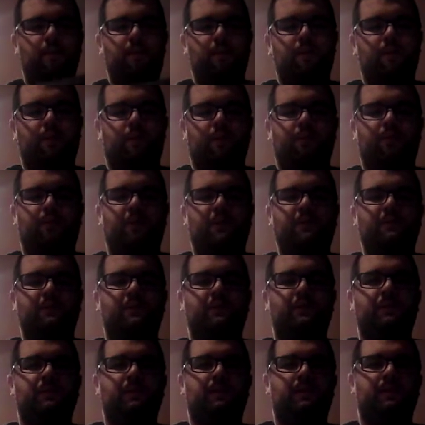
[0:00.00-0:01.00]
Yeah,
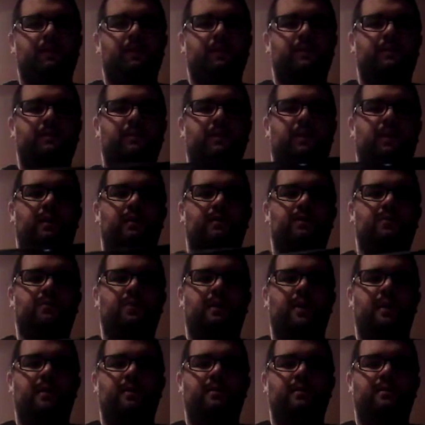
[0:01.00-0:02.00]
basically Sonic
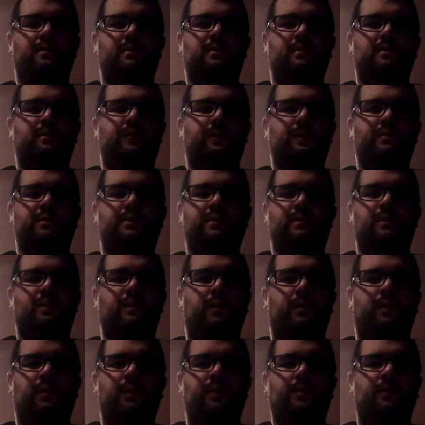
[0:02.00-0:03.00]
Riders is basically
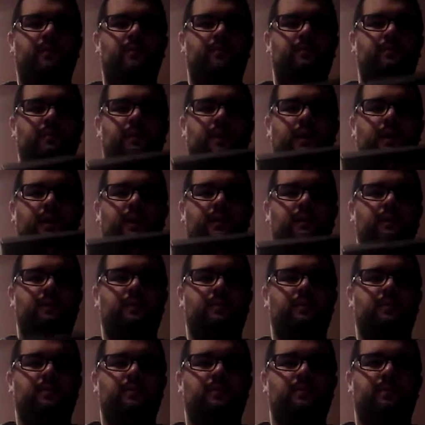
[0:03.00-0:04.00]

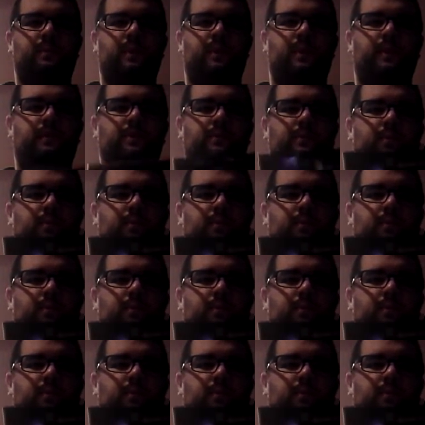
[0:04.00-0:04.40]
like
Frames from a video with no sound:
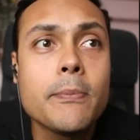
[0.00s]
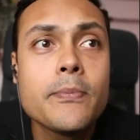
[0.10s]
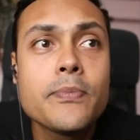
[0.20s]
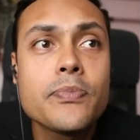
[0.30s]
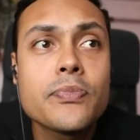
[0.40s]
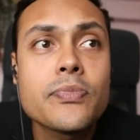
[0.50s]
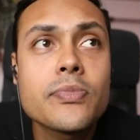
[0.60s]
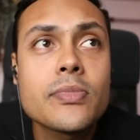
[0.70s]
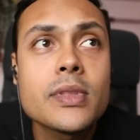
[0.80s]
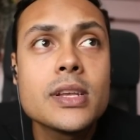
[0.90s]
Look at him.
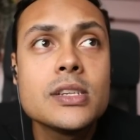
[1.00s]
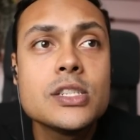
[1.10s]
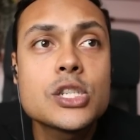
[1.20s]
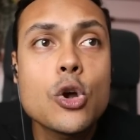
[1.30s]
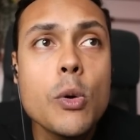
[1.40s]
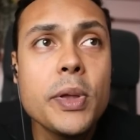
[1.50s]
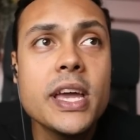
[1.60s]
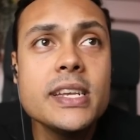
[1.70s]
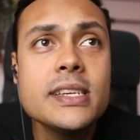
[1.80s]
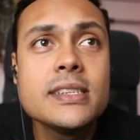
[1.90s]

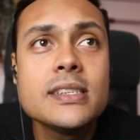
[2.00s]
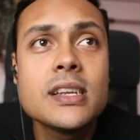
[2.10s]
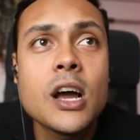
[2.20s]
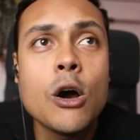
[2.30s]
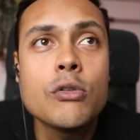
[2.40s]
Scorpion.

__DIRECTIONS__: A precise repetition of every entry, free of pictures, is the expected answer.

__EXERCISE SOLUTION__:
[0:00.00-0:01.00]
Yeah,
[0:01.00-0:02.00]
basically Sonic
[0:02.00-0:03.00]
Riders is basically
[0:03.00-0:04.00]

[0:04.00-0:04.40]
like
Frames from a video with no sound:
[0.00s]
[0.10s]
[0.20s]
[0.30s]
[0.40s]
[0.50s]
[0.60s]
[0.70s]
[0.80s]
[0.90s]
Look at him.
[1.00s]
[1.10s]
[1.20s]
[1.30s]
[1.40s]
[1.50s]
[1.60s]
[1.70s]
[1.80s]
[1.90s]

[2.00s]
[2.10s]
[2.20s]
[2.30s]
[2.40s]
Scorpion.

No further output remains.